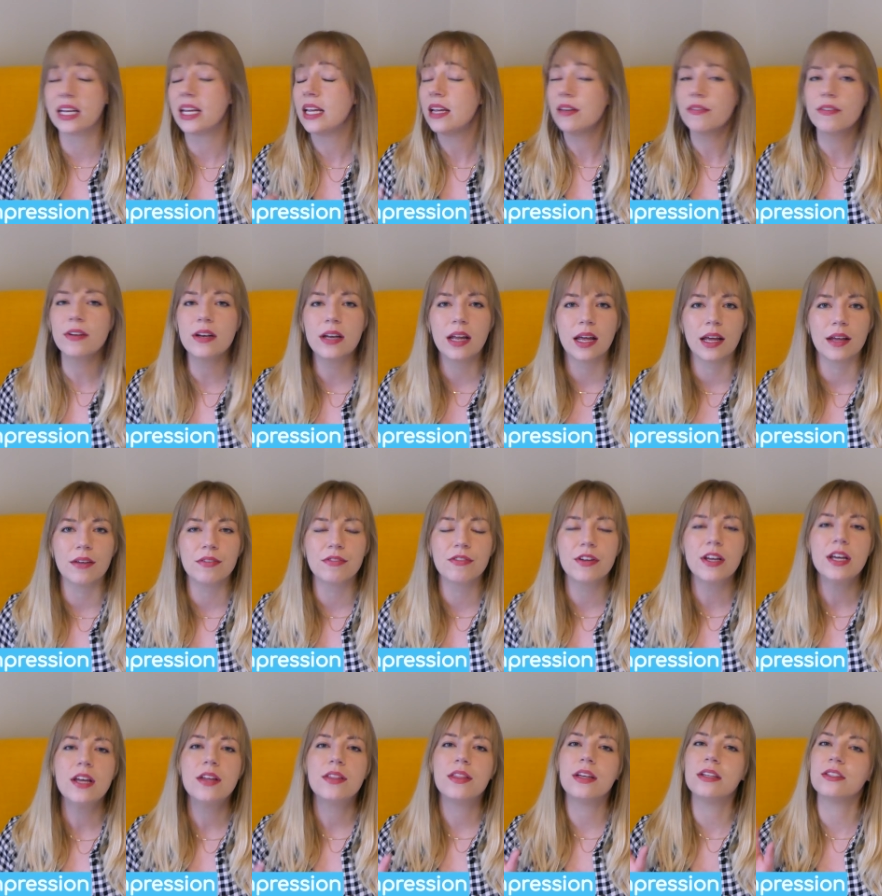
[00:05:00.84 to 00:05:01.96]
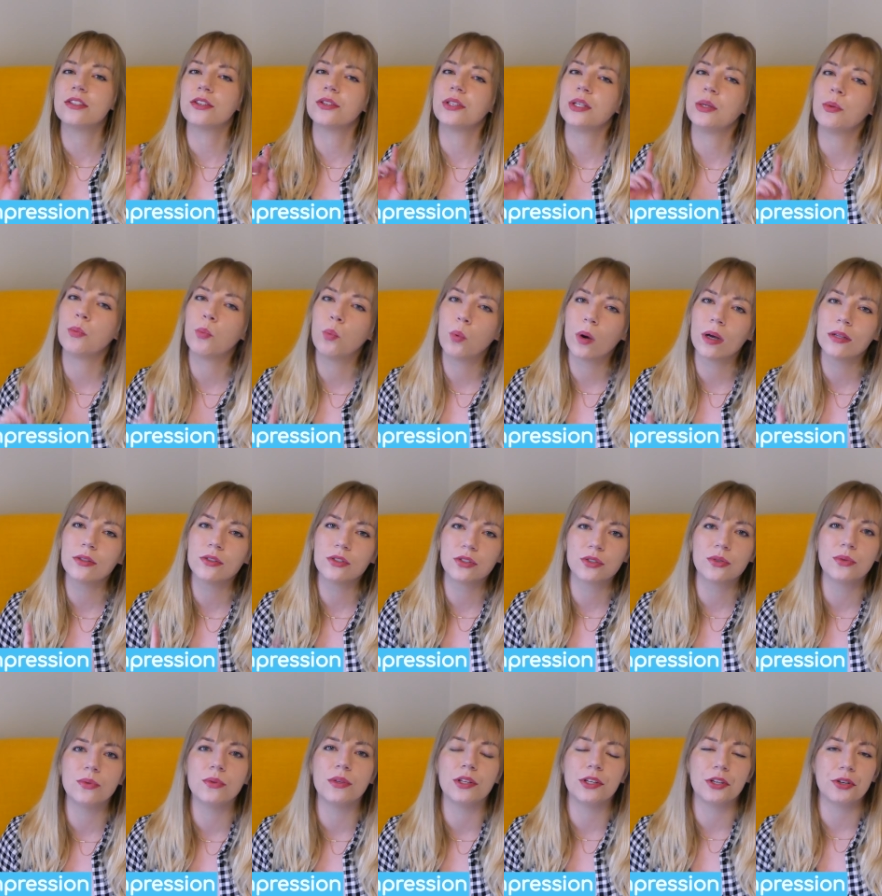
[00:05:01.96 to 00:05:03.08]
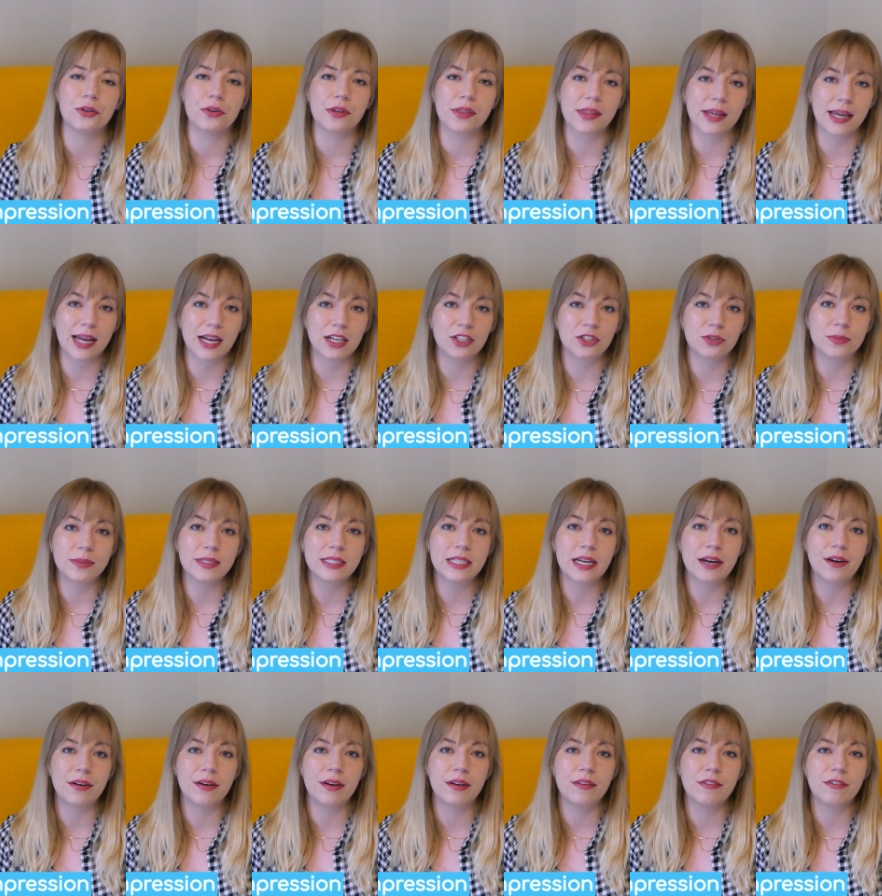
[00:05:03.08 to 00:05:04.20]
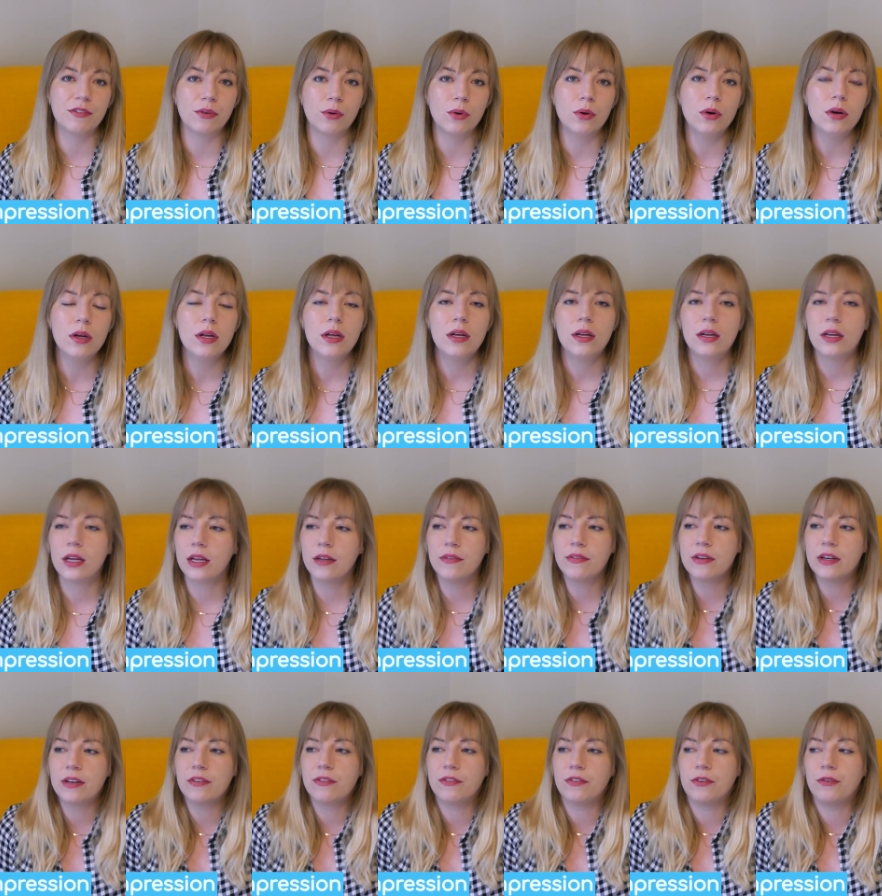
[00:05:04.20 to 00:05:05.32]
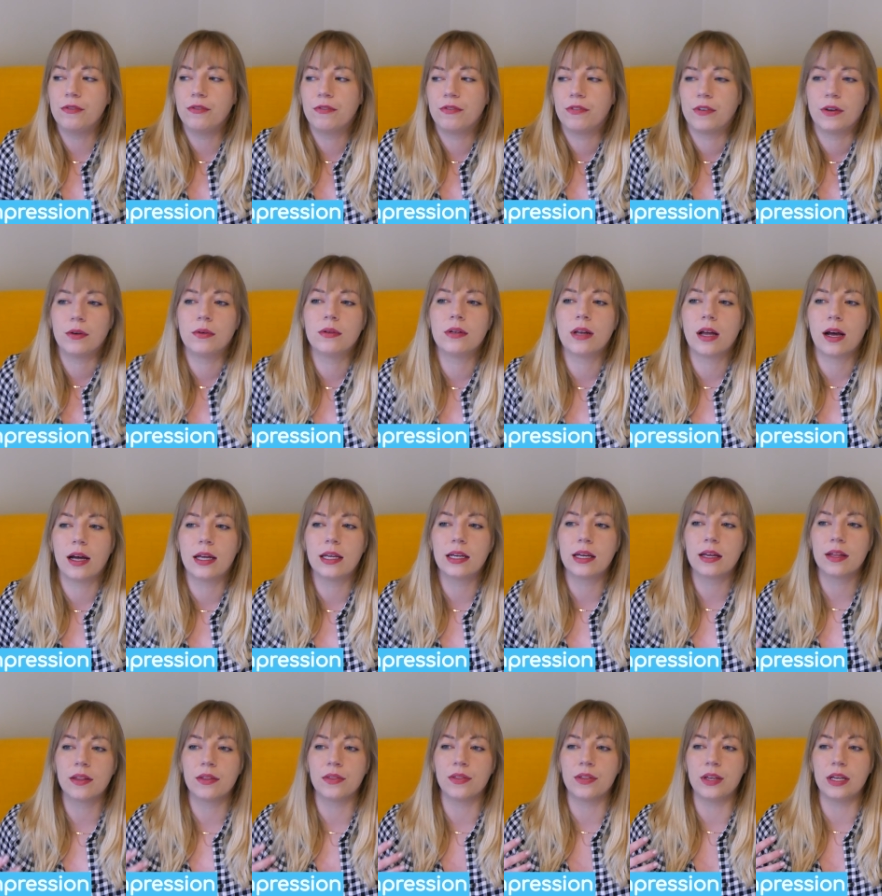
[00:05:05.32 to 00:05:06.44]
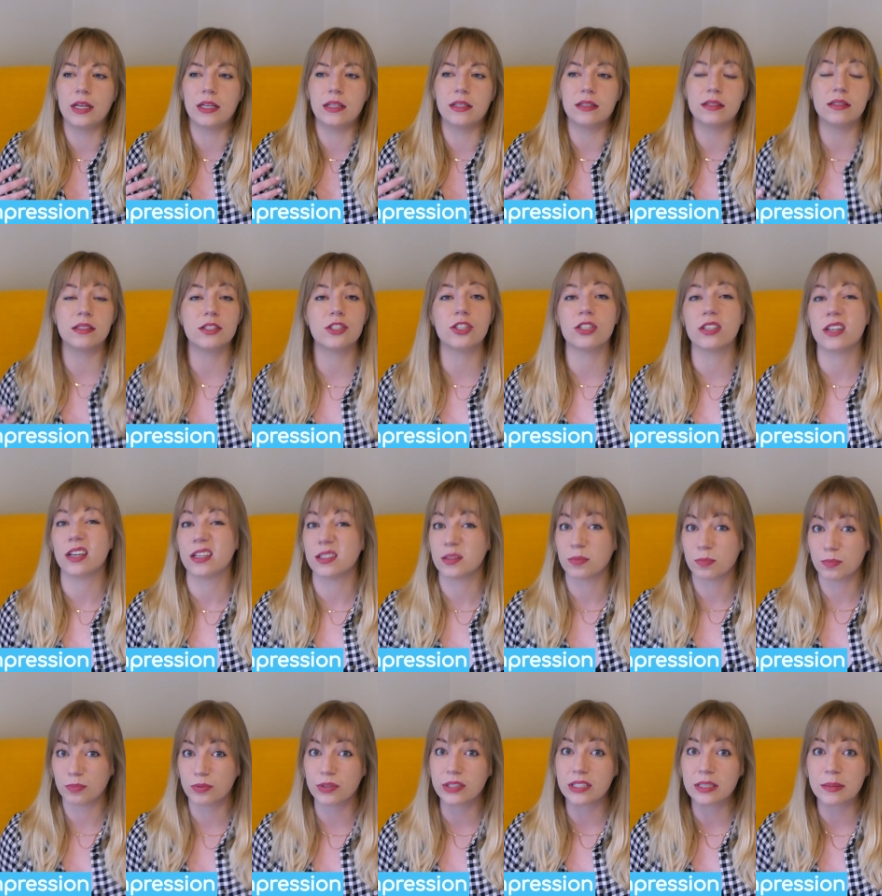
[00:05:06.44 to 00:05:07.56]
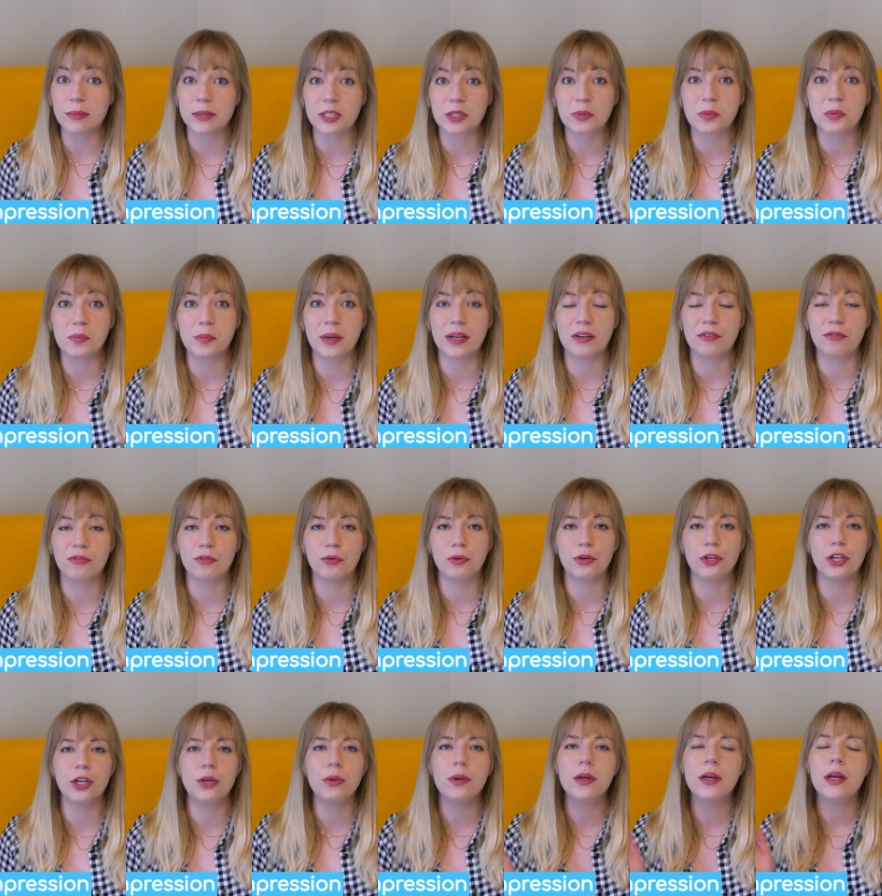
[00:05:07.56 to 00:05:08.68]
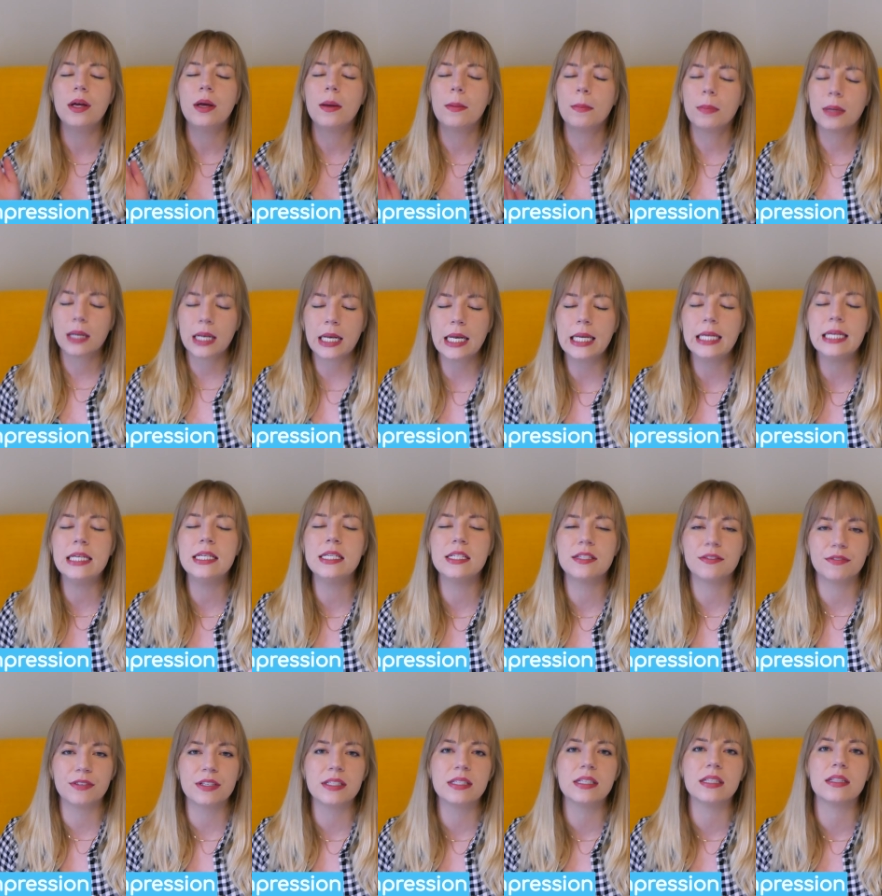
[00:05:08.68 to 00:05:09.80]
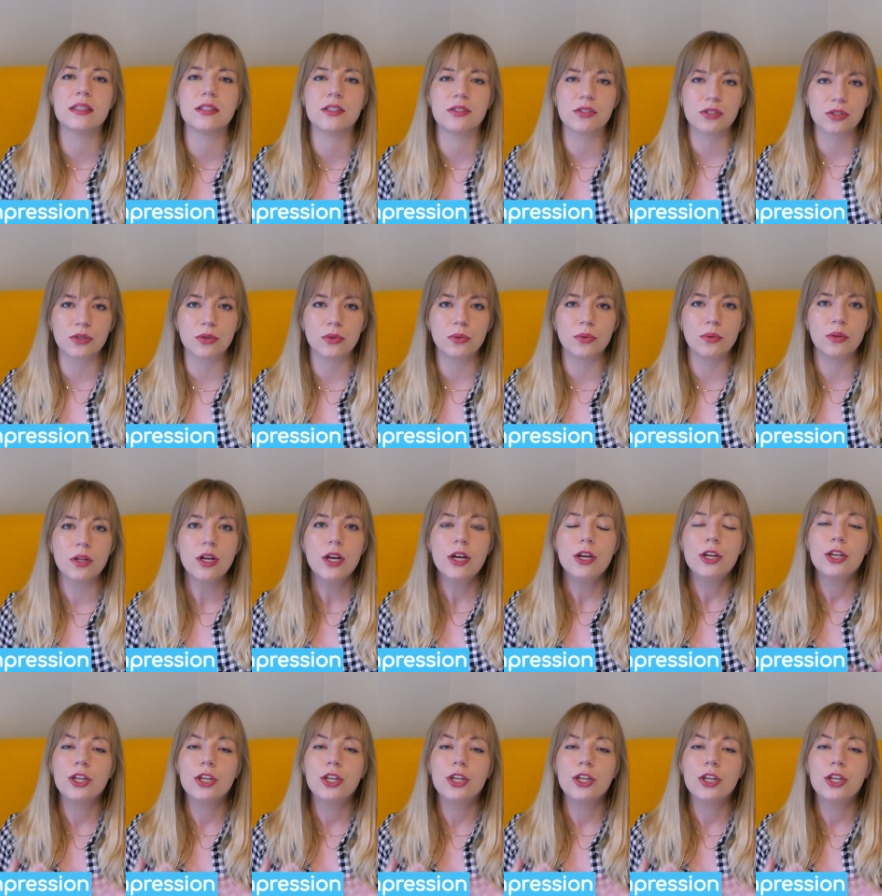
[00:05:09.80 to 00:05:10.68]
Even if there's only one school that you're in the catchment area for, Even if you feel like the decision has pretty much been made for you, please visit the school.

::::

:: Brief ::
Exact copy, no pictures: reproduce every entry shown above.

:: Final answer ::
[00:05:00.84 to 00:05:01.96]
[00:05:01.96 to 00:05:03.08]
[00:05:03.08 to 00:05:04.20]
[00:05:04.20 to 00:05:05.32]
[00:05:05.32 to 00:05:06.44]
[00:05:06.44 to 00:05:07.56]
[00:05:07.56 to 00:05:08.68]
[00:05:08.68 to 00:05:09.80]
[00:05:09.80 to 00:05:10.68]
Even if there's only one school that you're in the catchment area for, Even if you feel like the decision has pretty much been made for you, please visit the school.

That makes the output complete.